[[ Given information, beginning ]]

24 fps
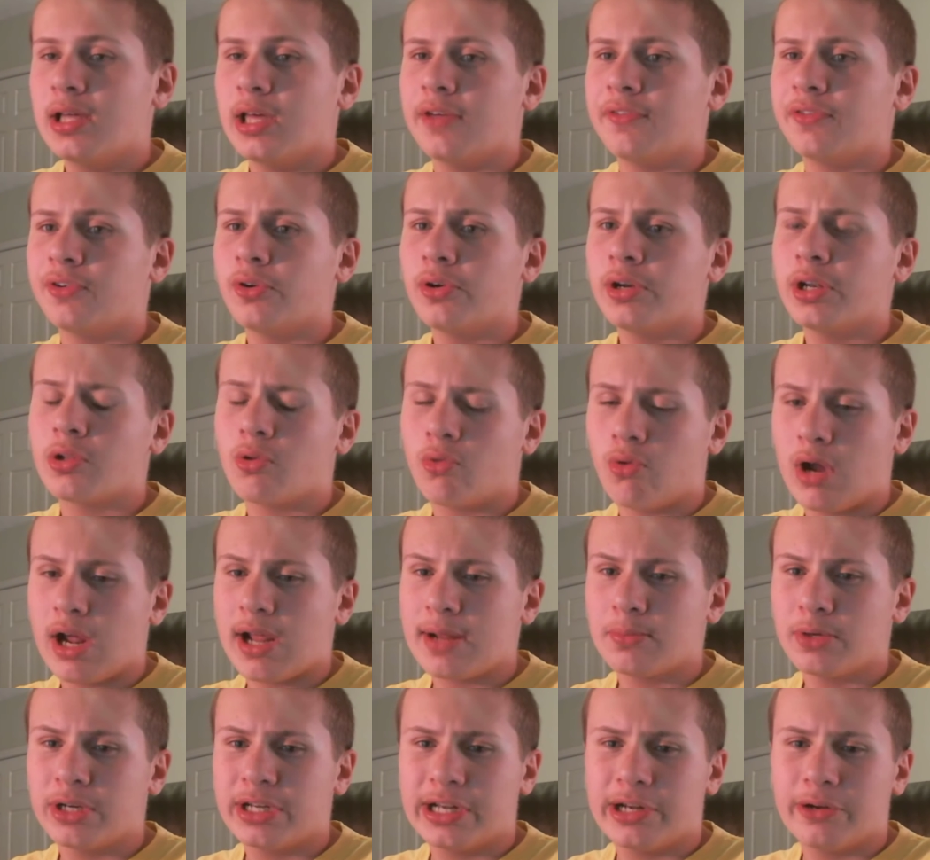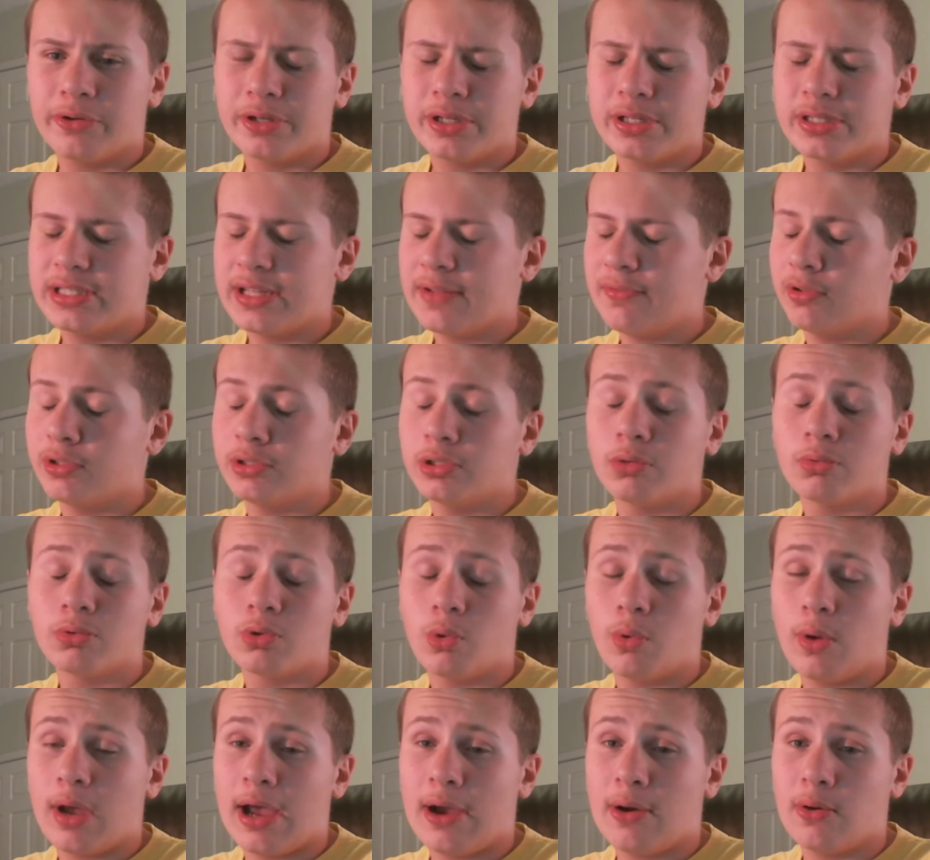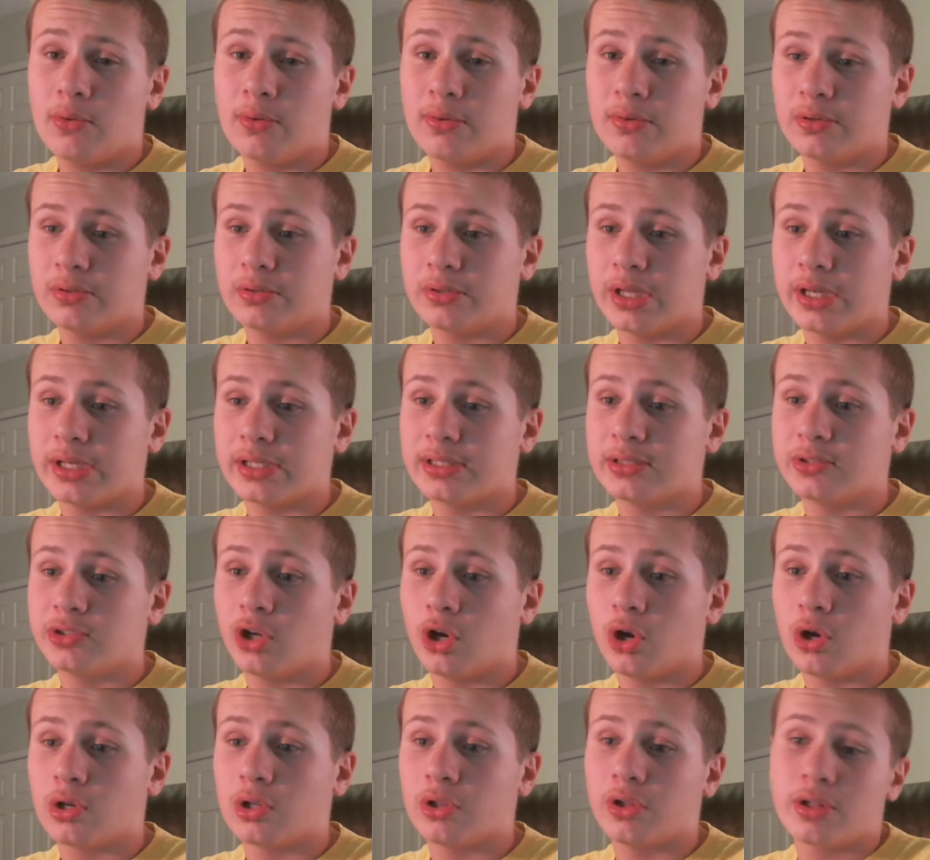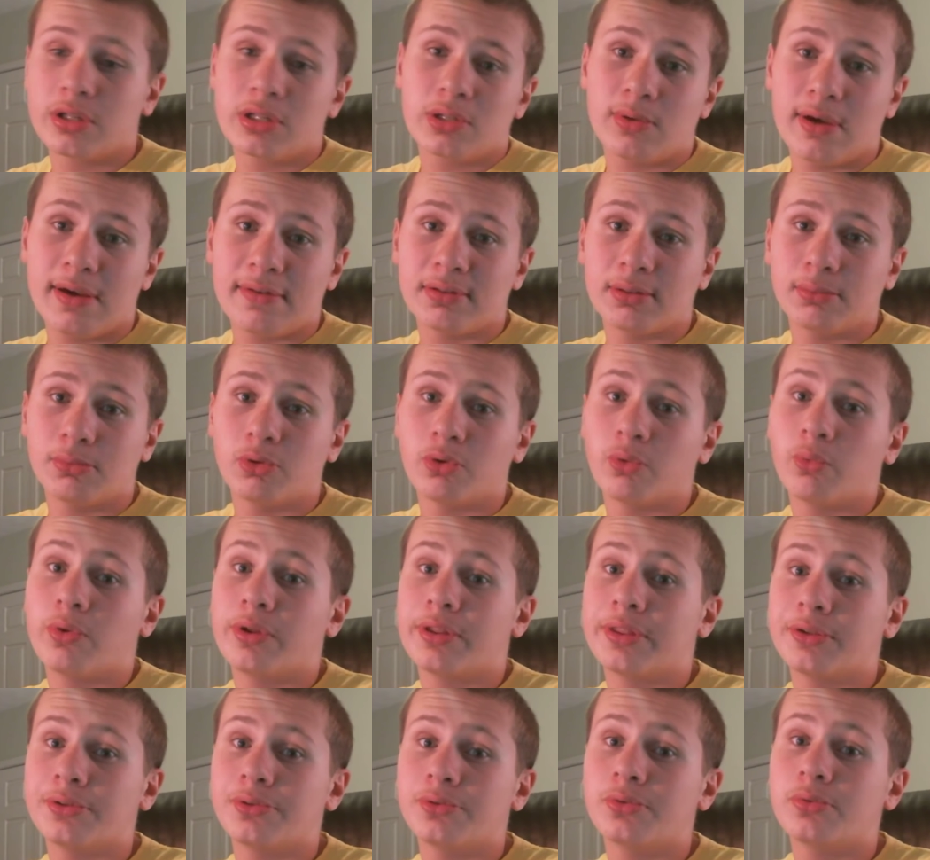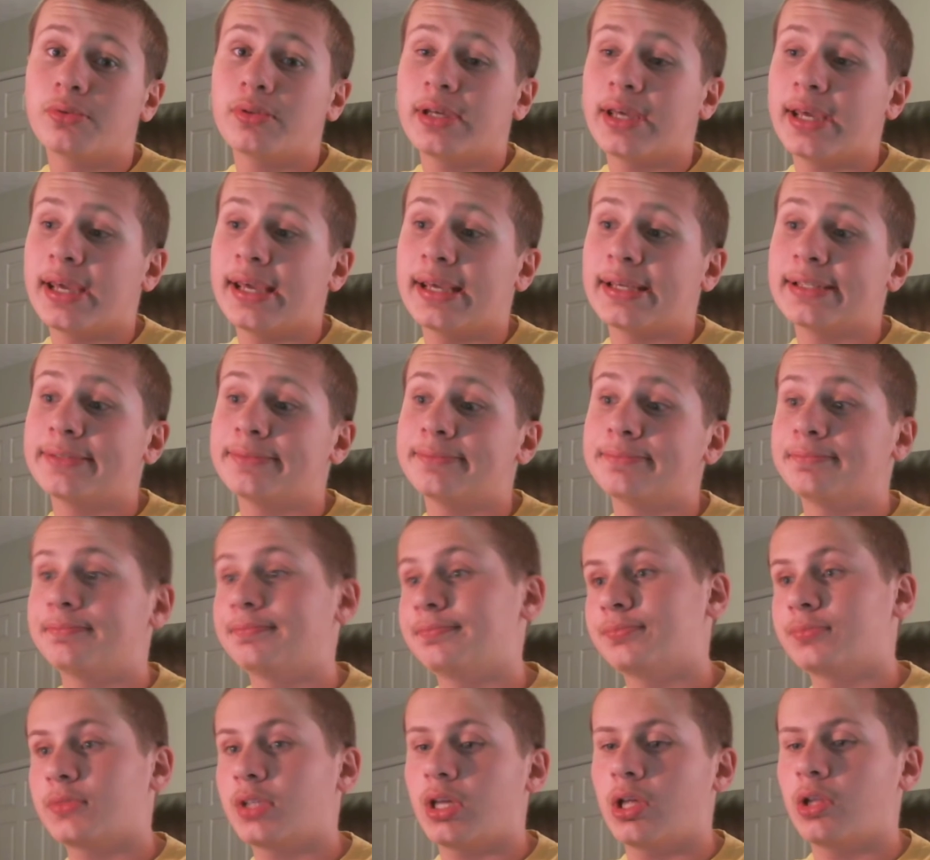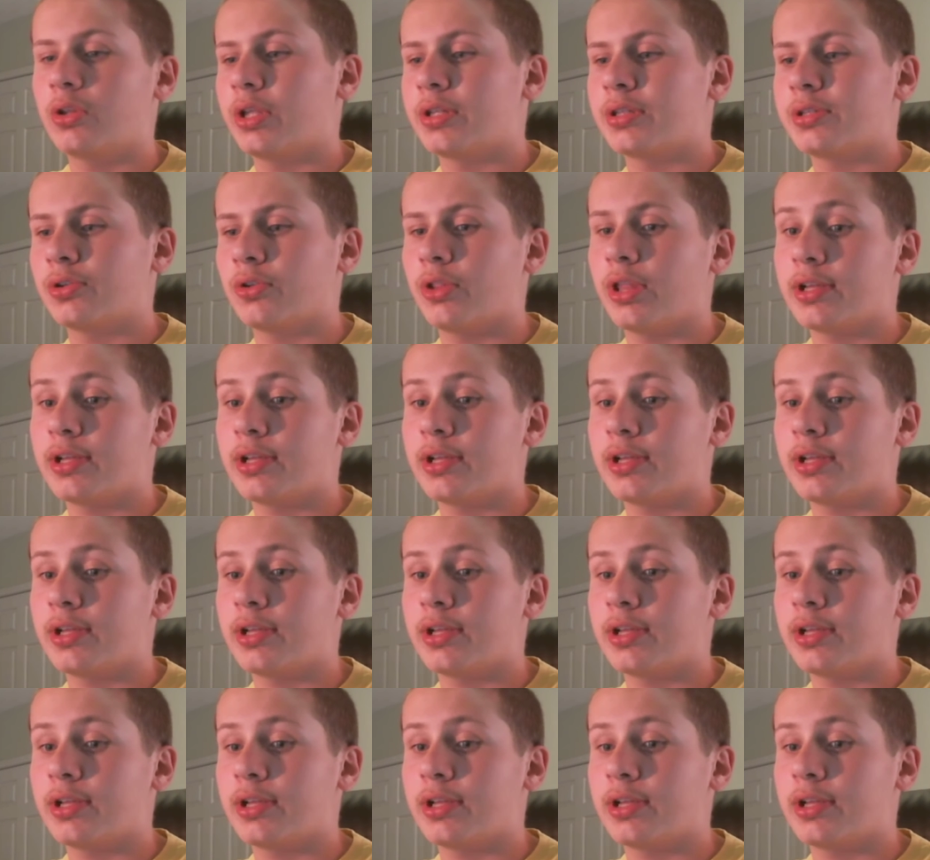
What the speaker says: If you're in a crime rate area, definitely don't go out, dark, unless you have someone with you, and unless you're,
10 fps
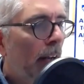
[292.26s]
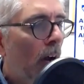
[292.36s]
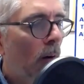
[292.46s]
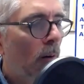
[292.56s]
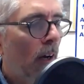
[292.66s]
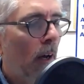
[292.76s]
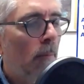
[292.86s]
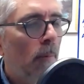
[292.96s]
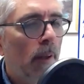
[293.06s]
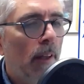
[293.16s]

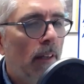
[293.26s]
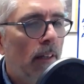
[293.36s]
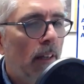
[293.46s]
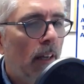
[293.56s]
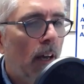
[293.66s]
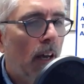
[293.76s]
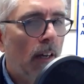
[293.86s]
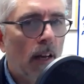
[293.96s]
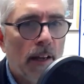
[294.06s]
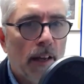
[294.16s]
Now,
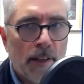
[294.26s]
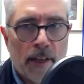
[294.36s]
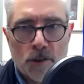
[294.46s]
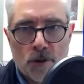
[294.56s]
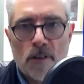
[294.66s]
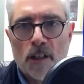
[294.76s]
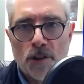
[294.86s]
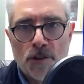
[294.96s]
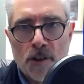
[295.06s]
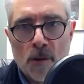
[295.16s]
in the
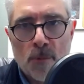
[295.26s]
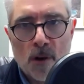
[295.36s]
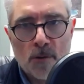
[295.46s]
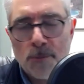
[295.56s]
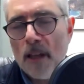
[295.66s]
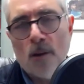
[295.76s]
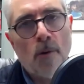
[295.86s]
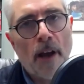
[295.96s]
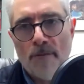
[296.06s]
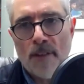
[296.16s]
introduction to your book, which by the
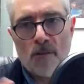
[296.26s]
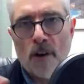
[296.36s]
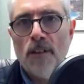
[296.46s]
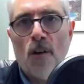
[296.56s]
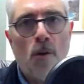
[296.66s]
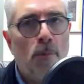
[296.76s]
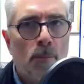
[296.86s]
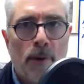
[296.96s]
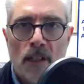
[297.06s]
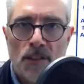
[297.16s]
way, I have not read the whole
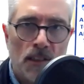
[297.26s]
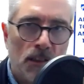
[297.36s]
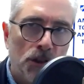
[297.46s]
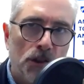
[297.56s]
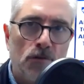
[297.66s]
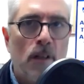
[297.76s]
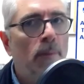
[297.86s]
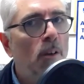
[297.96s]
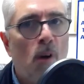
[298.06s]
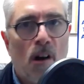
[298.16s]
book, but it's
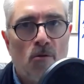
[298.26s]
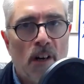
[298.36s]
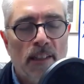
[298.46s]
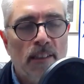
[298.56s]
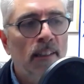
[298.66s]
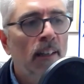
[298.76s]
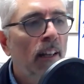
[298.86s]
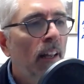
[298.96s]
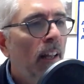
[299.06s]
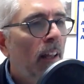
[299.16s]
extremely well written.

[[ Given information, end ]]

# Exercise
Without the pictures, return the entries exactly as they appear.

# Result of this exercise
24 fps
What the speaker says: If you're in a crime rate area, definitely don't go out, dark, unless you have someone with you, and unless you're,
10 fps
[292.26s]
[292.36s]
[292.46s]
[292.56s]
[292.66s]
[292.76s]
[292.86s]
[292.96s]
[293.06s]
[293.16s]

[293.26s]
[293.36s]
[293.46s]
[293.56s]
[293.66s]
[293.76s]
[293.86s]
[293.96s]
[294.06s]
[294.16s]
Now,
[294.26s]
[294.36s]
[294.46s]
[294.56s]
[294.66s]
[294.76s]
[294.86s]
[294.96s]
[295.06s]
[295.16s]
in the
[295.26s]
[295.36s]
[295.46s]
[295.56s]
[295.66s]
[295.76s]
[295.86s]
[295.96s]
[296.06s]
[296.16s]
introduction to your book, which by the
[296.26s]
[296.36s]
[296.46s]
[296.56s]
[296.66s]
[296.76s]
[296.86s]
[296.96s]
[297.06s]
[297.16s]
way, I have not read the whole
[297.26s]
[297.36s]
[297.46s]
[297.56s]
[297.66s]
[297.76s]
[297.86s]
[297.96s]
[298.06s]
[298.16s]
book, but it's
[298.26s]
[298.36s]
[298.46s]
[298.56s]
[298.66s]
[298.76s]
[298.86s]
[298.96s]
[299.06s]
[299.16s]
extremely well written.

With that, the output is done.